The transportation industry could soon experience a significant increase in delivery schedules and a rising need to implement route planning software as domestic manufacturing is set to rise substantially. Data suggests manufacturing within the U.S. will pick up in the coming months, and companies will need to have their products shipped across the country to ensure they get to consumer markets promptly.
Car production rates expected to jump
Automobile manufacturing is staging a comeback, and carriers will likely need to ship parts and materials across the country to ensure domestic facilities can complete production on schedule. Now that the economy appears to have stabilized, more people are willing to purchase cars, so supplies will be in high demand at facilities nationwide. According to data from the Center for Automotive Research, U.S. auto manufacturers are expected to double the number of employees they hire during the last half of 2013. Most major auto companies including Chrysler, Honda, General Motors, Mercedes-Benz and Ford plan on adding jobs to improve production rates.
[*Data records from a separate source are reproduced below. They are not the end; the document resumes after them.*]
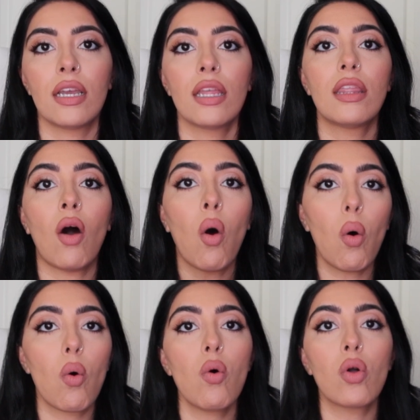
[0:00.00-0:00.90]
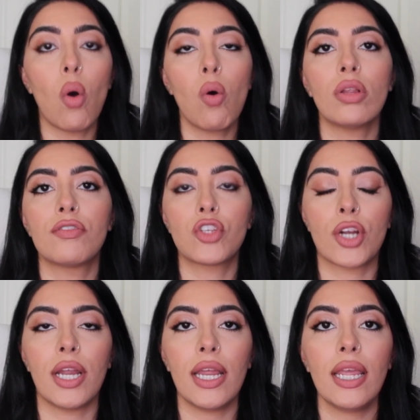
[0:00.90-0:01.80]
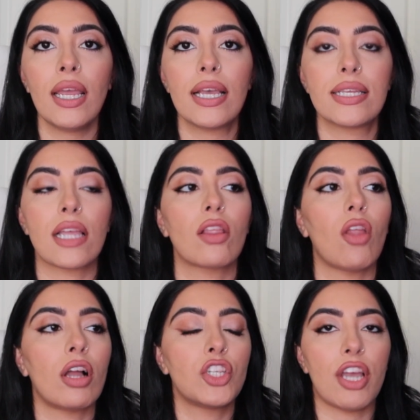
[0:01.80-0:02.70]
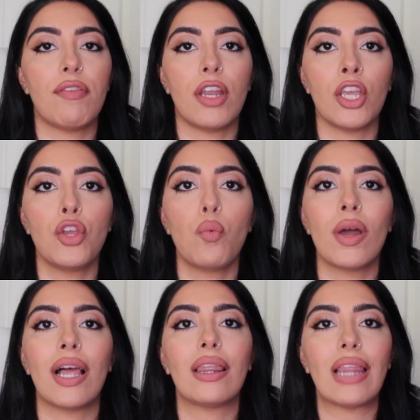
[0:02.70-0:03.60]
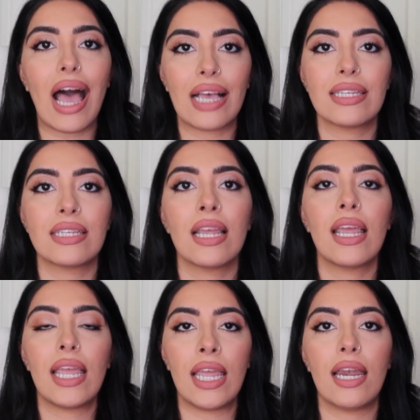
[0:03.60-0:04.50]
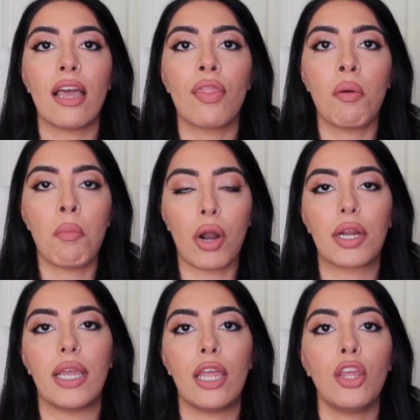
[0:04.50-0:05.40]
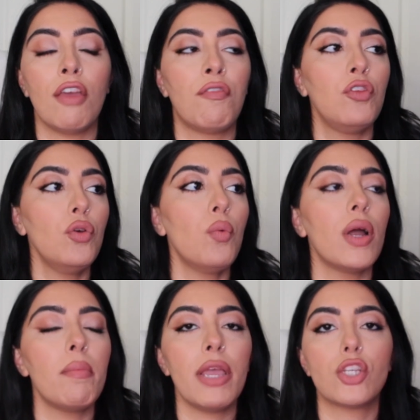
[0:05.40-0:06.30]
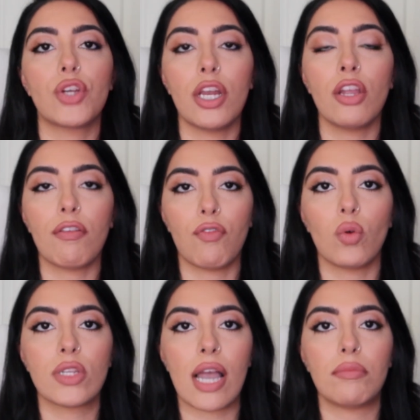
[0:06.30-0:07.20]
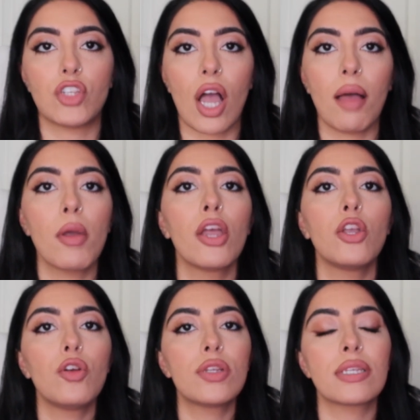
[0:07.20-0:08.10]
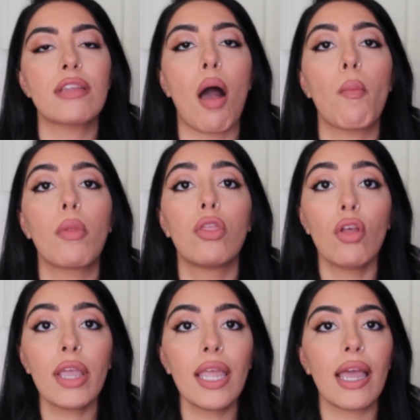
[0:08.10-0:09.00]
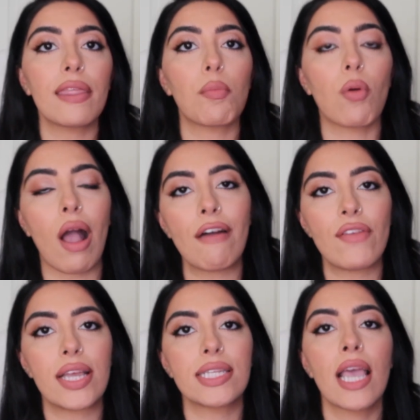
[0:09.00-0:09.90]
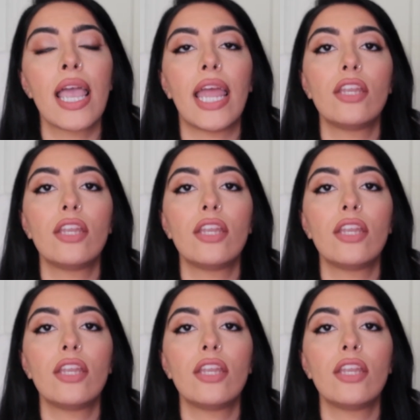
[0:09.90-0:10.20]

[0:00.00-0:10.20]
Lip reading: The whole goal of trading is longevity. You want to last in the market. If you want to make trading your full-time job, you need to stop looking at the profits and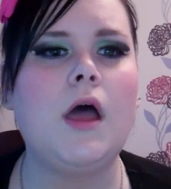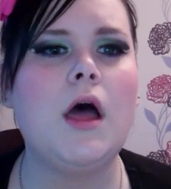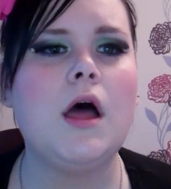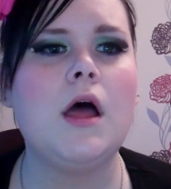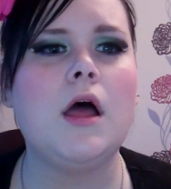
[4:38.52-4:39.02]

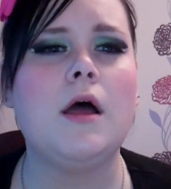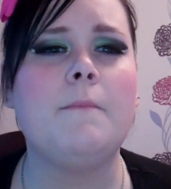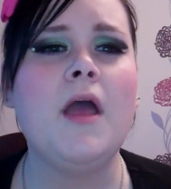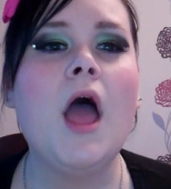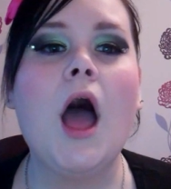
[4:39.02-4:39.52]

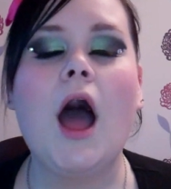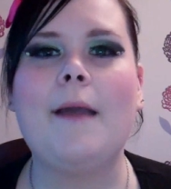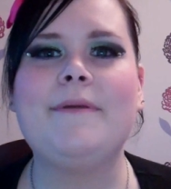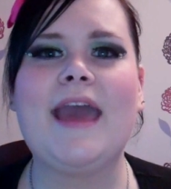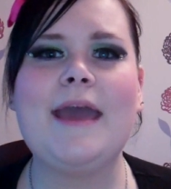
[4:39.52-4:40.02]
Um,
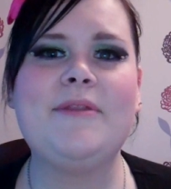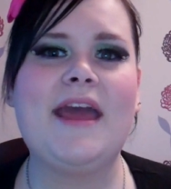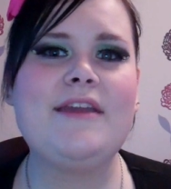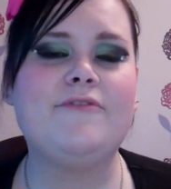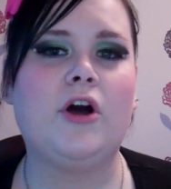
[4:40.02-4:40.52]
I became an
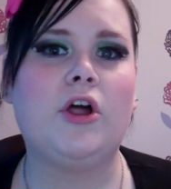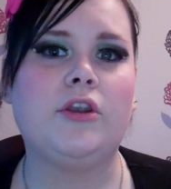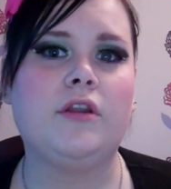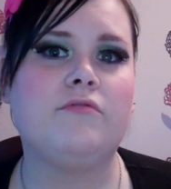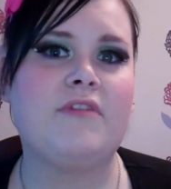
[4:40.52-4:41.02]

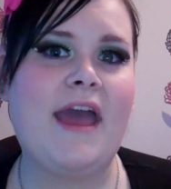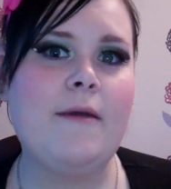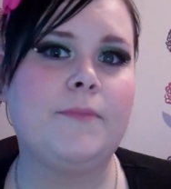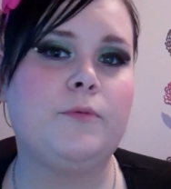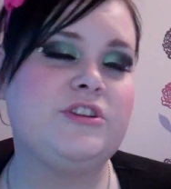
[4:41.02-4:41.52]
Avon
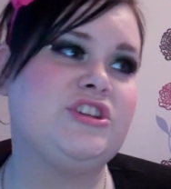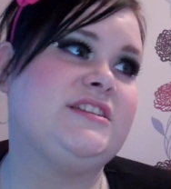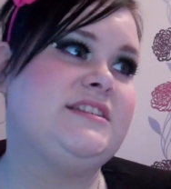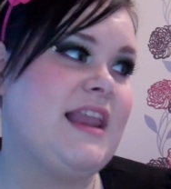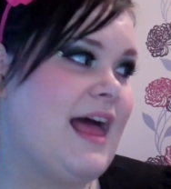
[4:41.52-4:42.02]
rep, which I
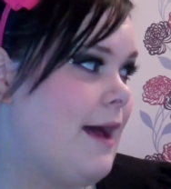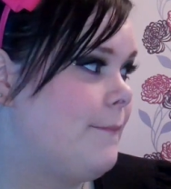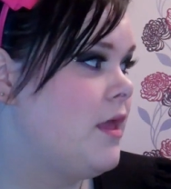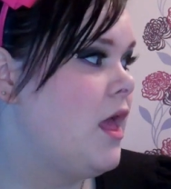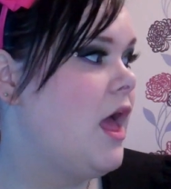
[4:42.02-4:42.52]
still
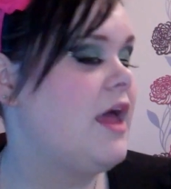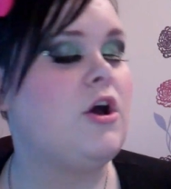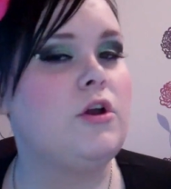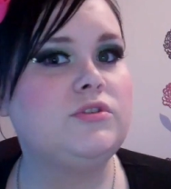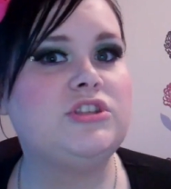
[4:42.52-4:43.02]
am, and
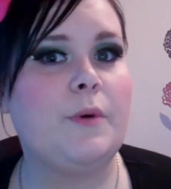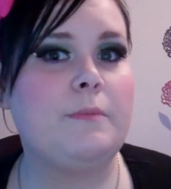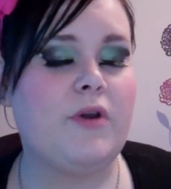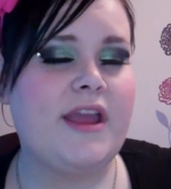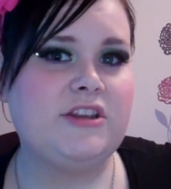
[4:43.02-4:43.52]
I also
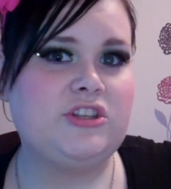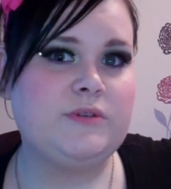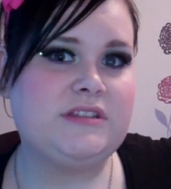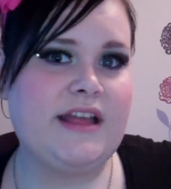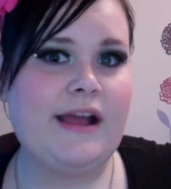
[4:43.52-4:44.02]
upgraded to
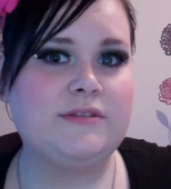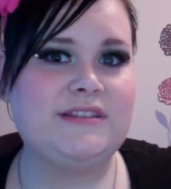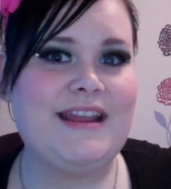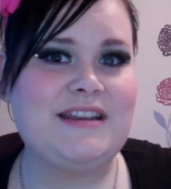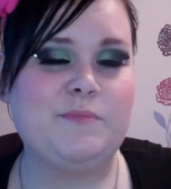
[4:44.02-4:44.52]
a
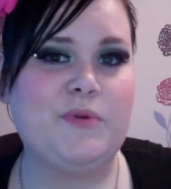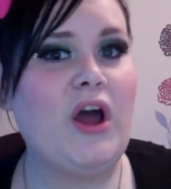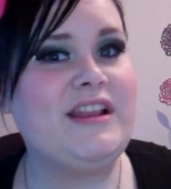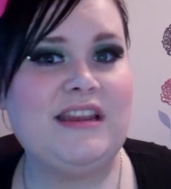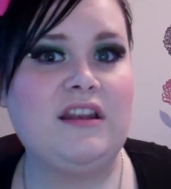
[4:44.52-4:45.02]
sales leader, but
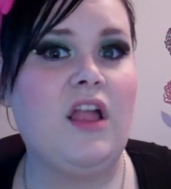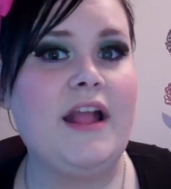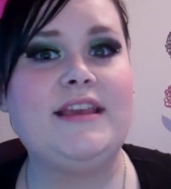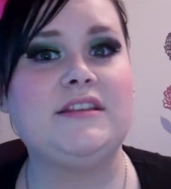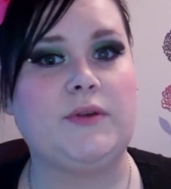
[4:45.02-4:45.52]
I didn't
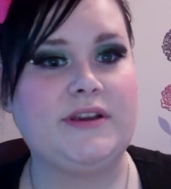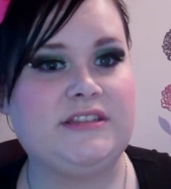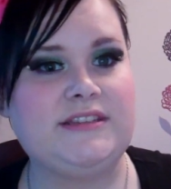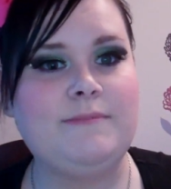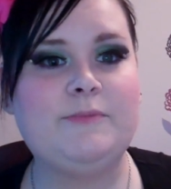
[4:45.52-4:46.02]
like it, so I
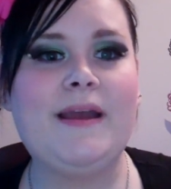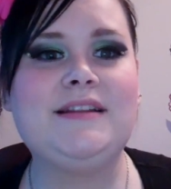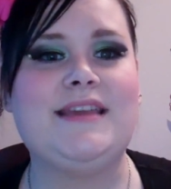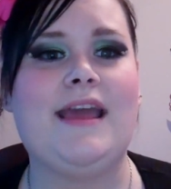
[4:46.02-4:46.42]
stepped back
Bringing manufacturing and jobs back home
It's not merely automobile production that is experiencing a steady increase and creating busier schedules for U.S. carriers. For several years, companies have been focused on "reshoring" production jobs, or bringing outsourced jobs back to America. Rising foreign labor costs, quality management issues, high overseas transportation expenses and longer shipping times have led many businesses to rethink their outsourcing processes and cut costs and inefficiencies by building domestic production plants.
These facilities are producing all types of consumer goods, including toys, clothing and tools. Even electronics, which U.S. companies typically produce in Asia, are slowly being brought back to the states. But it's not just American companies that are moving their facilities back to the U.S. Foreign companies are also expressing interest in acquiring American manufacturing capabilities. The rising interest in producing goods in America will lead to more demand for carriers to transport these products to market.
This trend makes it absolutely critical for transportation companies to best utilize all available resources and ensure they can make scheduled deliveries and pickups on time. With route optimization software, carriers can spend less time planning which roads to take, save on fuel expenses and choose the most direct route as the number of stops they are required to make rises substantially.